Monte Kali: the world’s largest table salt mountain
3 min read
The town of Herringen, in central Germany, is home to a heap of sodium chloride (yes, our common table salt) so massive that it has come to be known as Monte Kali.
And It boast also the title as the world’s largest artificial salt mountain.
Its origin can be traced back to the year 1976, when potash salt started being extracted from mines around the town.
Back then, the salt was used to make goods like soap and glass, but today it is also an important ingredient in several fertilizers, synthetic rubber, and even some medicines, so extraction intensified over the last few decades.
However, the problem with potash is that mining it generates a lot of sodium chloride as a byproduct, so you need somewhere to store it.
Thus Kali und Salz (K+S), the company operating the mines, started dumping all this salt a few miles from Herringen, and over the years it created a giant salt mountain locals named Monte Kali or “Kalimanjaro”, an interesting puns for Kalisalz, the German word for potash.
Starting from 2017, Kalimanjaro stands at 530 meters (1,740 ft) above sea level and covers an area of over 100 hectares, so calling it an artificial MOUNTAIN no exaggeration at all.
You can see it from anywhere in Herringen, or even driving past it on the motorway, and it has become somewhat of a tourist attraction.
In fact, at one point, people could pay to ascend the, as part of a guided tour.
The ascent took an average person around 15 minutes, and the 23-hectare summit plateau offered views of the entire Werra Valley all the way to the Rhön and the Thuringian Forest.
Although it’s hard to estimate how much salt Monte Kali consists of, some sources put its current mass at approximately 236 million tons, and in fact it covers an area as large as 114 football fields, and is as heavy as 23,600 Eiffel Towers.
Moreover, with over 1,000 tonnes of table salt being added to it every single hour of the day (that become about 7.2 million tonnes a year) it’s only getting bigger.
In case you were wondering how K+S manages to dump over 1,000 tonnes of sodium chloride on Monte Kali every hour, it does with a 1.5 km-long conveyor belt.

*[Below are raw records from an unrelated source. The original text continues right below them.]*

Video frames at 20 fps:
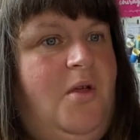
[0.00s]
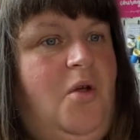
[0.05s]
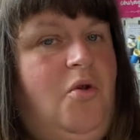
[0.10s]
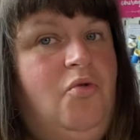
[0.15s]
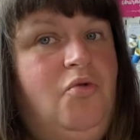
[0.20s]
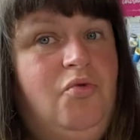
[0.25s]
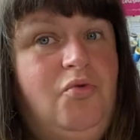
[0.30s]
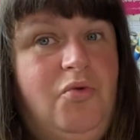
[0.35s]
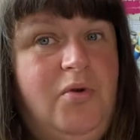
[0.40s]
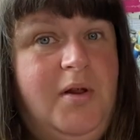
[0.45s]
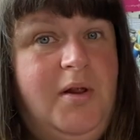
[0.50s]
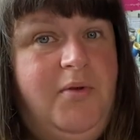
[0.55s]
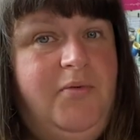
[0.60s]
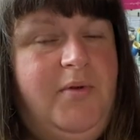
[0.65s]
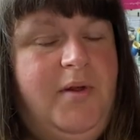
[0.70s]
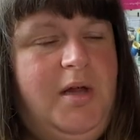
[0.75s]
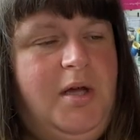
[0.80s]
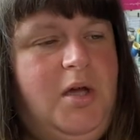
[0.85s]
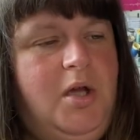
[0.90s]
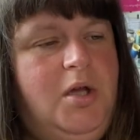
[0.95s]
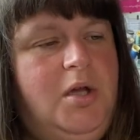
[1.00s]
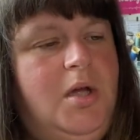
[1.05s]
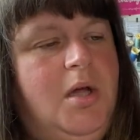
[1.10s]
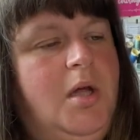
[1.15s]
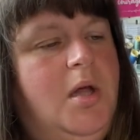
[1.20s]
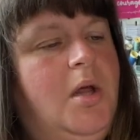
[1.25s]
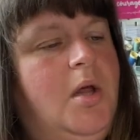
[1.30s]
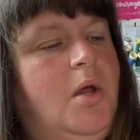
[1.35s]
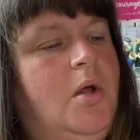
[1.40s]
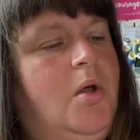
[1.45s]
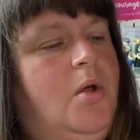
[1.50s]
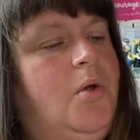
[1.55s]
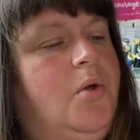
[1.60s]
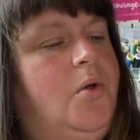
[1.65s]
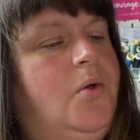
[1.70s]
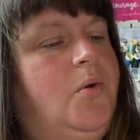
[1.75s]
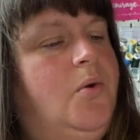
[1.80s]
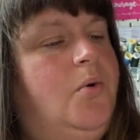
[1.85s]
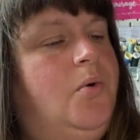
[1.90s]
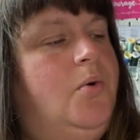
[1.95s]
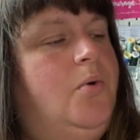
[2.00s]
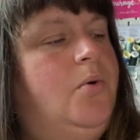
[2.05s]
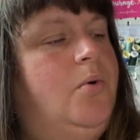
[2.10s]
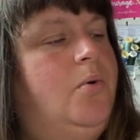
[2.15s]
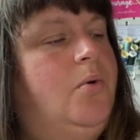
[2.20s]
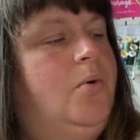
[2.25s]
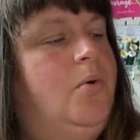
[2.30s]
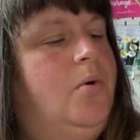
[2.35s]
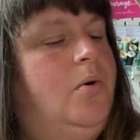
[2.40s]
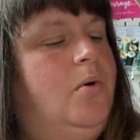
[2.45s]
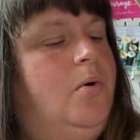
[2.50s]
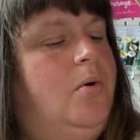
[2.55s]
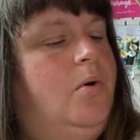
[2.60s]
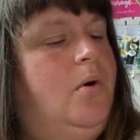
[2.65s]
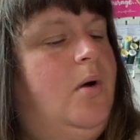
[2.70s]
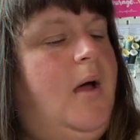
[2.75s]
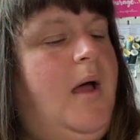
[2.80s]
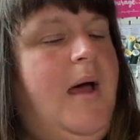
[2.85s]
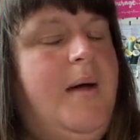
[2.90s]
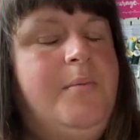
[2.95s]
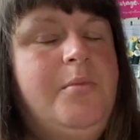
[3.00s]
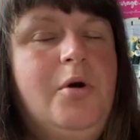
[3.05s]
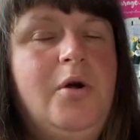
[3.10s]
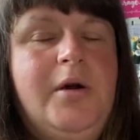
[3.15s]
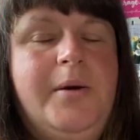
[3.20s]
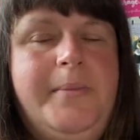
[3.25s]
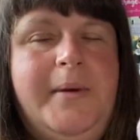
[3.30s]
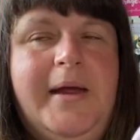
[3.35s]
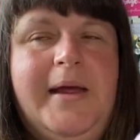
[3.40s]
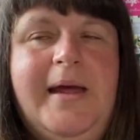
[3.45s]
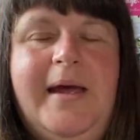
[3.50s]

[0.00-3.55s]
really, really good. So I'm going to make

As you can imagine, a salt mountain of this size in the center of Germany, close to forests and the Werra River, does raise also some environmental questions. Research has found in fact that the growing heap of salt, which also generates a lot of brine, has caused the river to become salty, as has the groundwater in the area and, of the 60 to 100 species of invertebrates that once called the area around home, only 3 remain.
Although it could be described as an environmental disaster, the potash industry is really big in the region, accounting for several thousand jobs, so closing down production isn’t really an option for authorities. K+S had its license extended until 2060, and even had its request to expand Monte Kali by 25 hectares approved in 2020.
Eother way, it is just the largest of several table salt dumps in the region which has come to be known as “Land der weißen Berge”, literally “Land of the White Mountains”!